Introduction

This document provides a side-by-side comparison of LDATS (version 0.2.7) results with analysis from Christensen et al. 2018. Due to the size and duration of model runs, we use pre-generated model output from the LDATS-replications repo.

Summary

Step Changes from Christensen et al 2018 to LDATS Effect on comparison Recommendations for future users
Data Paper adjusts abundances according to unit effort, while LDATS uses raw capture numbers. None: run comparison using adjusted data Use raw, unweighted abundances.
LDA model selection Paper conservatively overestimated the number of parameters for calculating AIC for model selection. LDATS calculates AIC appropriately. Paper LDA selects 4 topics, while LDATS finds 6. Compare all combinations of paper and LDATS LDA models and changepoint models Use LDATS AIC calculation.
Changepoint model document weights Paper weighted all sampling periods equally regardless of abundance. LDATS by default weights the information from each sampling period according to the number of individuals captured (i.e. the amount of information gleaned about the underlying community composition). None; use weights = NULL to set all weights equal to 1 for LDATS Weight sampling periods according to abundance
Overall LDA + changepoint results All combinations of LDA + changepoint model find 4 changepoints at approximately the same time steps Choice of LDA model has more of an effect than choice of changepoint model LDATS reflects best practices, but the paper methods will produce qualitatively similar results.

Setup

LDATS Installation

To obtain the most recent version of LDATS, install the most recent version from GitHub:

install.packages("devtools")
devtools::install_github("weecology/LDATS")

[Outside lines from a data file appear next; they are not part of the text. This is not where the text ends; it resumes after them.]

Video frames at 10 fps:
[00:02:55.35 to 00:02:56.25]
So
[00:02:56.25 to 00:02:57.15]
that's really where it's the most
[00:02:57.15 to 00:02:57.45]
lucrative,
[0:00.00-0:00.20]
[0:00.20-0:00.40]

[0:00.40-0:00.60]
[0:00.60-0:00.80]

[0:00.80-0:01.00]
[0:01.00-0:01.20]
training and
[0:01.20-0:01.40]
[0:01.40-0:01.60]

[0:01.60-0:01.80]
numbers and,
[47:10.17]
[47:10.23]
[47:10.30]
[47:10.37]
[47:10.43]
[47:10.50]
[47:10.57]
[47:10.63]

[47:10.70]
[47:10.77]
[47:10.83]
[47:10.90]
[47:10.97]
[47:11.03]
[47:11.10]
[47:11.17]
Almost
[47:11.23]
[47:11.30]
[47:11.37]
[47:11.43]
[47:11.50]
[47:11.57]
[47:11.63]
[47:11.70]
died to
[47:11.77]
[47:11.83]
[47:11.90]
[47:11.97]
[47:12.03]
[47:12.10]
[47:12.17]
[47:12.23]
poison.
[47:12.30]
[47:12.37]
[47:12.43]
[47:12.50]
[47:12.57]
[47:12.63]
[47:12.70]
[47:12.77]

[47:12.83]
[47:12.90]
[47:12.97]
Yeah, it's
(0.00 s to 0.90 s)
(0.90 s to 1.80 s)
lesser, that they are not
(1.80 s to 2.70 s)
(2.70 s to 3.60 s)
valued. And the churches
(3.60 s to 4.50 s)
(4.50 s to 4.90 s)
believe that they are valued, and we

Load in the LDATS package.

To run the analyses here, you will also need to download dplyr, gridExtra, multipanel, RColorBrewer, RCurl, and reshape2 as the manuscript’s code relies on these packages.

install.packages(c("dplyr", "gridExtra", "multipanel", "RColorBrewer", "RCurl", "reshape2"))

Running the Models

Because both the Latent Dirichlet Allocation (LDA) and time series components of the analysis can take a long time to run (especially with the settings above for the number of seeds and iterations), we will use pre-generated model outputs and turn off certain code chunks that run the models using a global rmarkdown parameter, run_models = FALSE.

To change this functionality, you can re-render this file with:

rmarkdown::render("paper-comparison.Rmd", params = list(run_models = TRUE))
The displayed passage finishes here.